▶ _Task description_
Write out, word for word, every line in the data below from the one containing "[00:00:55.16]" to the one containing "[00:00:56.52]", both of them included.

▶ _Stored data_
◇ ◇ ◇ ◇ ◇

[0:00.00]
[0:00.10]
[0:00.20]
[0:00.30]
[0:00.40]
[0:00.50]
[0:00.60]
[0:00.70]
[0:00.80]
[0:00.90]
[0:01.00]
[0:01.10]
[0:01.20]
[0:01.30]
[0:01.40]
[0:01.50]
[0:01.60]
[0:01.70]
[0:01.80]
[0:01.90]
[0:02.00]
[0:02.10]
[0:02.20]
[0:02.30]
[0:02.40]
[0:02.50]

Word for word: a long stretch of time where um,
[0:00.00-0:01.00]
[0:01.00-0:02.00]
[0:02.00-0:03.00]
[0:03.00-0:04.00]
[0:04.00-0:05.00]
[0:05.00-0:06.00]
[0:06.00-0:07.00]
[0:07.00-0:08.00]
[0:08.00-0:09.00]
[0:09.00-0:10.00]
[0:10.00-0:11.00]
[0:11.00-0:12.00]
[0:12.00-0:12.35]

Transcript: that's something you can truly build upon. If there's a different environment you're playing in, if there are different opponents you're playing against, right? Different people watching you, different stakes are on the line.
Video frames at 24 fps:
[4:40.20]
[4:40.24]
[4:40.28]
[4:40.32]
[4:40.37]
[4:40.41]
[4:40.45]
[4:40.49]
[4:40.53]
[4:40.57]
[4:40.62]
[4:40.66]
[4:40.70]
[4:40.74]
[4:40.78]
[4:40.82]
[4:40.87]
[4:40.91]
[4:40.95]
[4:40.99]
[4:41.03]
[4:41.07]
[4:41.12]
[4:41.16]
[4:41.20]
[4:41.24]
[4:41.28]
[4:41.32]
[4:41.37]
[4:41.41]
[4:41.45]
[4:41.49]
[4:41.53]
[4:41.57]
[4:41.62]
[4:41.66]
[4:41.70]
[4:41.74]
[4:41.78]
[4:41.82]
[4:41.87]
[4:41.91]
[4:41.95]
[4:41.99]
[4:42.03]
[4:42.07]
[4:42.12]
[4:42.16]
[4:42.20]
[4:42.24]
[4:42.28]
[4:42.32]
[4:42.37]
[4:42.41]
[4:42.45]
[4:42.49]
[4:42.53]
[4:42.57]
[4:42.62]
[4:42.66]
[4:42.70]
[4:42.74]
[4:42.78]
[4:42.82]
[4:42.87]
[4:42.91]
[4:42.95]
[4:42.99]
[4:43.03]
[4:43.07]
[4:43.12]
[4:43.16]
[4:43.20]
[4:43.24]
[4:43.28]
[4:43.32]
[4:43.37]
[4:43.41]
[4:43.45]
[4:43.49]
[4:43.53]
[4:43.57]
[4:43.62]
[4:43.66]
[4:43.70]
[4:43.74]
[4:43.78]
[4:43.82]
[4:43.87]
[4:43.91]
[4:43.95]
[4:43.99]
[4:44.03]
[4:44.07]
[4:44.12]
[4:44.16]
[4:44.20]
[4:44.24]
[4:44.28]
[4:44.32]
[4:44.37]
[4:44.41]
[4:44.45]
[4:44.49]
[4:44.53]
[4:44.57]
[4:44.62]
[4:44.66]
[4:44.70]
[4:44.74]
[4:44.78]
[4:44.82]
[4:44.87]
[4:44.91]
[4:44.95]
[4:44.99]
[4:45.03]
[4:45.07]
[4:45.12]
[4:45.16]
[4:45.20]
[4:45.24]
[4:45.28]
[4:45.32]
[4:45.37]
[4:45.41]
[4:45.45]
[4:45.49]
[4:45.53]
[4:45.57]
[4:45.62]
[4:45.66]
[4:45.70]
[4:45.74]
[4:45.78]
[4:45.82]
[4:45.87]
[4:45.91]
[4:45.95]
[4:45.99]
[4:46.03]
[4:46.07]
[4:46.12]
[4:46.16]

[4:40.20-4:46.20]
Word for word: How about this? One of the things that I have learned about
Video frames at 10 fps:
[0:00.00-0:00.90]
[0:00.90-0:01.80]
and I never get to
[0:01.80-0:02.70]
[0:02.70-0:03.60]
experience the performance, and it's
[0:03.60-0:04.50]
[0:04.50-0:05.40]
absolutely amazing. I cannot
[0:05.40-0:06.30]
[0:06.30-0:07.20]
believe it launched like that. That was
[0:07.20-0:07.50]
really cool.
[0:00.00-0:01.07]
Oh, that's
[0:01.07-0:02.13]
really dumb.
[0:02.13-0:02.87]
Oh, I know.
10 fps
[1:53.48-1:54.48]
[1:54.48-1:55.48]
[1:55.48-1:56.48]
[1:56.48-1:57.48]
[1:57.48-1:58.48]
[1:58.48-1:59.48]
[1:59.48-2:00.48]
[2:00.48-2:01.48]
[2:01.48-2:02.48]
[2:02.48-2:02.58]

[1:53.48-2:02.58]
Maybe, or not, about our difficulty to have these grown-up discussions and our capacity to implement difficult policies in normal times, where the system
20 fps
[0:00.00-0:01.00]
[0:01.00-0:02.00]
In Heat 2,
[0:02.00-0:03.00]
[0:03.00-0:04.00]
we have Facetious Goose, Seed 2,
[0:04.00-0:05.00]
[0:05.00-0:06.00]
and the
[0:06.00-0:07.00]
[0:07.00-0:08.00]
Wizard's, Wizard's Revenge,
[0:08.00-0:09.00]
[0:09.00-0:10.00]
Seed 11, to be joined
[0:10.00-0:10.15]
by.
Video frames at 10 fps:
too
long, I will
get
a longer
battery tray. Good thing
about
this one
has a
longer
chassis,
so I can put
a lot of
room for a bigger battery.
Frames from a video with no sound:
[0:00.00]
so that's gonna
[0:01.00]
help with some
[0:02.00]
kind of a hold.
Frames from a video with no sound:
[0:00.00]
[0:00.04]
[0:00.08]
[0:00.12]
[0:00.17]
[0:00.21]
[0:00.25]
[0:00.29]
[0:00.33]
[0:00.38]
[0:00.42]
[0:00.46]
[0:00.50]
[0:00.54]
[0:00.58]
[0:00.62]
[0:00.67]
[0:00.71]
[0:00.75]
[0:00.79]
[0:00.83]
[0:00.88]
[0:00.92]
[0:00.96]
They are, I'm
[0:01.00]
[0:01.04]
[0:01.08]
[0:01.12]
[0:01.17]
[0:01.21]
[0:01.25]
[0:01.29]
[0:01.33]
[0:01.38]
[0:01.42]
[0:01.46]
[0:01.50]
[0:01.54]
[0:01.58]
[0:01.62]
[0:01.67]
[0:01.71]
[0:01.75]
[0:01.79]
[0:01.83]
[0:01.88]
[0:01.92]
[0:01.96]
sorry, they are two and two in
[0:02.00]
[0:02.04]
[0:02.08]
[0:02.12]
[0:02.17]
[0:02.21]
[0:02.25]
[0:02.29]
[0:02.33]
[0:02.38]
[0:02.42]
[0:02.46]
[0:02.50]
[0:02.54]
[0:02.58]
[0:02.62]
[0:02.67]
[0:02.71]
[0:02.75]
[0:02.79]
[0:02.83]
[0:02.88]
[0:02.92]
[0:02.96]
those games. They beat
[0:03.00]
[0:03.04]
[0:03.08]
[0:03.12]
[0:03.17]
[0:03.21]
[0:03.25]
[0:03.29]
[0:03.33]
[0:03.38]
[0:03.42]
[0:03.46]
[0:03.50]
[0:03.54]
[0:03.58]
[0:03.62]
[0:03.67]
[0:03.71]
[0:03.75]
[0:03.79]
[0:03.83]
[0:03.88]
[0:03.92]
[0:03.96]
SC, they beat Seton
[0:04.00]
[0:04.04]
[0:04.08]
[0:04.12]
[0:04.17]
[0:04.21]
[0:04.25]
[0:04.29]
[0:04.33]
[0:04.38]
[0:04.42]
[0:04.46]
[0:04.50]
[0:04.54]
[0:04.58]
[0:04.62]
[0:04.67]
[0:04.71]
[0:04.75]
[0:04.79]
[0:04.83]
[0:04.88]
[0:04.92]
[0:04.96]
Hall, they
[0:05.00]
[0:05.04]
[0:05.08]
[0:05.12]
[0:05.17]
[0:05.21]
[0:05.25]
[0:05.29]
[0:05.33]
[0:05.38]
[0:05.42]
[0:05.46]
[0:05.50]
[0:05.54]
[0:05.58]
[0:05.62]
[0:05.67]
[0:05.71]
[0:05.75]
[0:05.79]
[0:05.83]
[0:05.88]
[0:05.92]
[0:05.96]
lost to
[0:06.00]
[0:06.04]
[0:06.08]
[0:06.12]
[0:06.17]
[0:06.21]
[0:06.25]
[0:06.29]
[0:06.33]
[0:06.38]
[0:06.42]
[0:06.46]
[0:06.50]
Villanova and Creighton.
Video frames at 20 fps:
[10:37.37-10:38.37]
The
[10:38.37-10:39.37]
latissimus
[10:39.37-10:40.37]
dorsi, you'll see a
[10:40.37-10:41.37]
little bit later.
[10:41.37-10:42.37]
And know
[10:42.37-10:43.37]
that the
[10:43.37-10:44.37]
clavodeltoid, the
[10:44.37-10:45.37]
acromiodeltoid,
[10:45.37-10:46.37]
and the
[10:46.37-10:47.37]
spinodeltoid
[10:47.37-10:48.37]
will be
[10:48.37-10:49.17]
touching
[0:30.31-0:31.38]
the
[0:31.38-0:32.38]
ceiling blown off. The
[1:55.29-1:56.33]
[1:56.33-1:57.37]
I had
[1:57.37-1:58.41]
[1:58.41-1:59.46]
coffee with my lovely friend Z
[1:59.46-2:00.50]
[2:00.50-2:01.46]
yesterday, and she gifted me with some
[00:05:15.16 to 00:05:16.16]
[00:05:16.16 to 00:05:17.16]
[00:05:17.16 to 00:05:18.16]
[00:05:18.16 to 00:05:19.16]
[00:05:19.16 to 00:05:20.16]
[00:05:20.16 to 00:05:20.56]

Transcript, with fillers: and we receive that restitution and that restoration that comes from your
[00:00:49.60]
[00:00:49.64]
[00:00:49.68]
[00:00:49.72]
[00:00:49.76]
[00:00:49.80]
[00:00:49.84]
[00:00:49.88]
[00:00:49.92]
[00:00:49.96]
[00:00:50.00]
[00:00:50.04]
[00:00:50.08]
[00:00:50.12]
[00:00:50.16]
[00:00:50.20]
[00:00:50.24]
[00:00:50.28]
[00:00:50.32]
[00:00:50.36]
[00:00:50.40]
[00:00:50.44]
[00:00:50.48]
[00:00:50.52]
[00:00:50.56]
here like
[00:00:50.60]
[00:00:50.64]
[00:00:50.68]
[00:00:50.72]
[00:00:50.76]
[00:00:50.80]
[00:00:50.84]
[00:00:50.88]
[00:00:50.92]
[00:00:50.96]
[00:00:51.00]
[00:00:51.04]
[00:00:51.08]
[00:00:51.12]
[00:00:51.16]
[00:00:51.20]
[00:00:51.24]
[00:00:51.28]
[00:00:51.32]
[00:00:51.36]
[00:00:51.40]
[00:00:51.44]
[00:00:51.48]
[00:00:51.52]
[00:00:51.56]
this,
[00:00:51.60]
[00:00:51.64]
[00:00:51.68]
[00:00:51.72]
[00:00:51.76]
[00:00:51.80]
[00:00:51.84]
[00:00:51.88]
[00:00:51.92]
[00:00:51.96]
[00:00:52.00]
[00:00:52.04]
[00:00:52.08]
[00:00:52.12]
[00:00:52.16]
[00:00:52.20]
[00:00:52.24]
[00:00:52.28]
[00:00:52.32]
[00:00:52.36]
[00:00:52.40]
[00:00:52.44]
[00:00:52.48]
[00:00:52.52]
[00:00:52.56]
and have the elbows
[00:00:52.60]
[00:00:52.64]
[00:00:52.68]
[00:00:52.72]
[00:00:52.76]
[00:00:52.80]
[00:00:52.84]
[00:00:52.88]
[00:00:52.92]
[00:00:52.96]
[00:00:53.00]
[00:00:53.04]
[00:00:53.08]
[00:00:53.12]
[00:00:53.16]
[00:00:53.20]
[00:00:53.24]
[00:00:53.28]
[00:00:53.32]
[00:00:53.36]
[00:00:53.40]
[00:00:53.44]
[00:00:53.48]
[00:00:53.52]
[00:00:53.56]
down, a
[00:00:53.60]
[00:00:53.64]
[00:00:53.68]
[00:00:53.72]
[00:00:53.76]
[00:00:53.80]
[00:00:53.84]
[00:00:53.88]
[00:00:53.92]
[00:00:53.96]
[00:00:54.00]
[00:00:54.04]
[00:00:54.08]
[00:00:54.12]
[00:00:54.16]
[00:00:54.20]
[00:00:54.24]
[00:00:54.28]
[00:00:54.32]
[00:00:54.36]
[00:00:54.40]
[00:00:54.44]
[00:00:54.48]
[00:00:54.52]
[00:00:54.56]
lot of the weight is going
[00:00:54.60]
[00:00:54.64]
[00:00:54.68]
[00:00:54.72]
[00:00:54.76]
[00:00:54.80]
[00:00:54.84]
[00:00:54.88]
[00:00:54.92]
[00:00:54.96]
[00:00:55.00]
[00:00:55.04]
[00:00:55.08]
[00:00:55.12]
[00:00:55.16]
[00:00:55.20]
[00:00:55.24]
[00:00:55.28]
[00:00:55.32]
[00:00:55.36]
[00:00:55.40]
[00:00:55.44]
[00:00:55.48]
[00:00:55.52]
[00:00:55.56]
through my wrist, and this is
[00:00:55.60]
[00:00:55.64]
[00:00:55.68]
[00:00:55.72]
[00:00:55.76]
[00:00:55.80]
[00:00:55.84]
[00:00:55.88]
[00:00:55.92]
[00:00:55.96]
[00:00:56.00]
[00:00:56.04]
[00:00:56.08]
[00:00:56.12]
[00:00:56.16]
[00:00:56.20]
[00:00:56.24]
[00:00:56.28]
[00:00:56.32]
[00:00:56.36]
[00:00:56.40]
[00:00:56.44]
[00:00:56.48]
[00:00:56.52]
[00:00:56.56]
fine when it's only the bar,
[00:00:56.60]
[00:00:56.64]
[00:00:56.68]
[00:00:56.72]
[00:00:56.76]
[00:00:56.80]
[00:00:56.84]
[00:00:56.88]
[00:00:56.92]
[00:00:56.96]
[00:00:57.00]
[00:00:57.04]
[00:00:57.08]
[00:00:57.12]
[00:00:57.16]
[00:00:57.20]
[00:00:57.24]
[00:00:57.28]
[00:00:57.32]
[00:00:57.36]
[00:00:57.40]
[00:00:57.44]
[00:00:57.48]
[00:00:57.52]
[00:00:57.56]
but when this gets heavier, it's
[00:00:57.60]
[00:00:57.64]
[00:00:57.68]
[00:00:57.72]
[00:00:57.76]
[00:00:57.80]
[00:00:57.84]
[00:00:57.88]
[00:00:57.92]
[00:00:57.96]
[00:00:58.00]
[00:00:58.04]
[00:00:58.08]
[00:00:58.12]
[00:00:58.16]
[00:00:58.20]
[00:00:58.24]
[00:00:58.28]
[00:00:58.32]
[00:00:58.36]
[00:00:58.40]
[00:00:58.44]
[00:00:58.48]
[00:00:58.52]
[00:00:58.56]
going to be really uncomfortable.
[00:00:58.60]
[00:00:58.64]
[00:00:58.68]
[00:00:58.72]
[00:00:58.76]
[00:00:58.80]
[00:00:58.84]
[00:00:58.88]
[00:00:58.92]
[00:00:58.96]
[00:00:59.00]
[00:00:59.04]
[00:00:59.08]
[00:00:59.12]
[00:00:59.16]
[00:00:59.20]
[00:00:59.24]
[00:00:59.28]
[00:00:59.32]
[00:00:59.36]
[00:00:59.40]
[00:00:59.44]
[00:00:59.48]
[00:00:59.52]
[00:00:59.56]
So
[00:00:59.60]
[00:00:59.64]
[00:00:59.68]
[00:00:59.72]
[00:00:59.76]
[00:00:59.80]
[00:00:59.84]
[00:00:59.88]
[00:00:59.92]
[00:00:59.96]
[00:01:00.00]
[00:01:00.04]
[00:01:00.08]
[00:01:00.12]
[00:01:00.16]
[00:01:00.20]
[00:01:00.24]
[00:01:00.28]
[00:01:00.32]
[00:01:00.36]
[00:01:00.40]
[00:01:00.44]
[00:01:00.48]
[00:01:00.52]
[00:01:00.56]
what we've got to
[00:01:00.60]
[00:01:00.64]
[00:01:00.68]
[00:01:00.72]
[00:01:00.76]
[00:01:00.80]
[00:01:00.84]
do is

◇ ◇ ◇ ◇ ◇

▶ _Response to the exercise_
[00:00:55.16]
[00:00:55.20]
[00:00:55.24]
[00:00:55.28]
[00:00:55.32]
[00:00:55.36]
[00:00:55.40]
[00:00:55.44]
[00:00:55.48]
[00:00:55.52]
[00:00:55.56]
through my wrist, and this is
[00:00:55.60]
[00:00:55.64]
[00:00:55.68]
[00:00:55.72]
[00:00:55.76]
[00:00:55.80]
[00:00:55.84]
[00:00:55.88]
[00:00:55.92]
[00:00:55.96]
[00:00:56.00]
[00:00:56.04]
[00:00:56.08]
[00:00:56.12]
[00:00:56.16]
[00:00:56.20]
[00:00:56.24]
[00:00:56.28]
[00:00:56.32]
[00:00:56.36]
[00:00:56.40]
[00:00:56.44]
[00:00:56.48]
[00:00:56.52]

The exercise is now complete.